FOM-researcher Wim de Jeu and his fellow researchers from the United States of America and from Chile will announce this in Science, on August 3rd, 2007. The wrinkles arise, being influenced by the surface tension of the drop of water. Consequently, such a floating polymer sheet is a fine model for studying the behaviour of thin films in fluids. This combination is generally found in biological and synthetic soft materials.
The researchers used thin sheets (in academic jargon ‘films’) of polystyrene for their measurements, which they attached to a glass substratum. The thickness of the thin sheets, defined by means of x-ray reflectivity, varied from 31 to 233 nanometers. Then, they cut a circle 22.8 millimetres in diameter in each of the sheets and after that they dipped it into a Petri dish in distilled de-ionized water. In the Petri dish the surrounded part of the thin sheets came off and was floating on the water. As polystyrene is so-called ‘hydrophobic’, the surface tension flattens the polystyrene at the edge of the sheet. Thus, floating flat discs of polystyrene came into being. If the researchers then placed a droplet of water in the centre or pressed a needle, as a consequence of this disruption regular patterns of wrinkles arose that were facing outwards.
The wrinkled pattern appears to correspond nicely to the prognosis of a recently developed theory.

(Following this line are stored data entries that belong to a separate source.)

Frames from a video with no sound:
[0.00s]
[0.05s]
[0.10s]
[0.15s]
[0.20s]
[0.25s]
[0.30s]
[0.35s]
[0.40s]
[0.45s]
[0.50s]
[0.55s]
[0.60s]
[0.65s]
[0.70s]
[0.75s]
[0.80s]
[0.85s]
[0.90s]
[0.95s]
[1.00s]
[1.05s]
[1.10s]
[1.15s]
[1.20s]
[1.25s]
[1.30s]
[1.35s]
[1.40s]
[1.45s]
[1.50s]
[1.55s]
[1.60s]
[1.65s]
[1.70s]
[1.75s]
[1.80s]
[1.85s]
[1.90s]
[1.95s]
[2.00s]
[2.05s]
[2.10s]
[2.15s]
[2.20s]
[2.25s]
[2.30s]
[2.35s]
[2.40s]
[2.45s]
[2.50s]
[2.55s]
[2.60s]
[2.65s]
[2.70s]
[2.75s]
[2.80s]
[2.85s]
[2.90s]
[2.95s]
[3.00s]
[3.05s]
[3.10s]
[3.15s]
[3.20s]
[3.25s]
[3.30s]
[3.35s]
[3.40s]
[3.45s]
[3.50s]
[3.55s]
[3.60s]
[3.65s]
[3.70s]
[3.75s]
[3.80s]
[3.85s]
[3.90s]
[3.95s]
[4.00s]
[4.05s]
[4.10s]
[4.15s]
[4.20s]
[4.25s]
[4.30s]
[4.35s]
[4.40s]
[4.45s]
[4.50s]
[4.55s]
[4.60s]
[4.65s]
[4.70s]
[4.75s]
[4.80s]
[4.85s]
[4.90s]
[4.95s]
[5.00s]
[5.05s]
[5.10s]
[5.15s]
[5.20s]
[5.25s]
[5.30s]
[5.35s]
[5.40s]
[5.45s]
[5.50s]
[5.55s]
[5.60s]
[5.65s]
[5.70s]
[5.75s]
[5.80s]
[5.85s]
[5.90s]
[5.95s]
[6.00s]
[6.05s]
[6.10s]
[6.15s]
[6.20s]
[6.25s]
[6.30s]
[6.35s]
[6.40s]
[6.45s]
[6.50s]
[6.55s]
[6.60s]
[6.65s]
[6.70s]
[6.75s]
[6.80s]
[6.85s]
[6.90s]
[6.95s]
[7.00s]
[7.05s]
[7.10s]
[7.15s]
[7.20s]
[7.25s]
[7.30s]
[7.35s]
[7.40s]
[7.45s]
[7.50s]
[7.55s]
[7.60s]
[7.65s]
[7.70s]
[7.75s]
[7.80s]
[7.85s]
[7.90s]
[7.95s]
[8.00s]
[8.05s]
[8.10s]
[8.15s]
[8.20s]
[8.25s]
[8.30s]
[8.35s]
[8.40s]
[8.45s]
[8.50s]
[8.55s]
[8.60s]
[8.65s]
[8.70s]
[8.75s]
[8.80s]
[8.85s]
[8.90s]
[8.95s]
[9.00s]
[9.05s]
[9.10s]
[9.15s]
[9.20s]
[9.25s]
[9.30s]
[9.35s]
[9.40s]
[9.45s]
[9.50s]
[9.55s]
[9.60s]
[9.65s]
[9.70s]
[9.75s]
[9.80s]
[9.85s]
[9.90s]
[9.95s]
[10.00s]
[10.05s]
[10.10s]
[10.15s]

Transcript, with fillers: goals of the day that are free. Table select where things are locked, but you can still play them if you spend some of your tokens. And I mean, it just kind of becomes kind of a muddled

This theory converts the surface tension of the drop of water in capillary forces that are affecting the polymer film. The researchers now combined the scaling relations that were developed for the length of the wrinkles with those for the number of wrinkles that will arise. This will produce a measuring standard to define the elasticity and thickness of very thin polymer sheets. In order to accomplish this, it appears that in actual practice, all that is necessary is a Petri scale with water, a plain microscope and a digital camera, because the patterns are extremely well visible at a small magnification. Next, they tested their method on polymer films that they had provided with plasticiser in order to vary the elasticity of the films. Even then the method produces reliable results to the thickness of the films.
The method that the researchers have been developing, just provides another large advantage. When they disrupt the film by placing a drop of water or pressing a needle, wrinkles will arise. In time the wrinkles will disappear, because the disruptions are spreading out all over the film. The film is ‘relaxing’ so to speak. Other research methods are applying the films to a firm substratum, which may lead to mechanical tensions in the sheets. These are disrupting the ‘relaxation’ of the film, which influences the measuring results. When the films are floating in or on a fluid, similar tensions may then ebb to the underlying fluid, after which the measurements will solely reproduce the process of the wrinkling.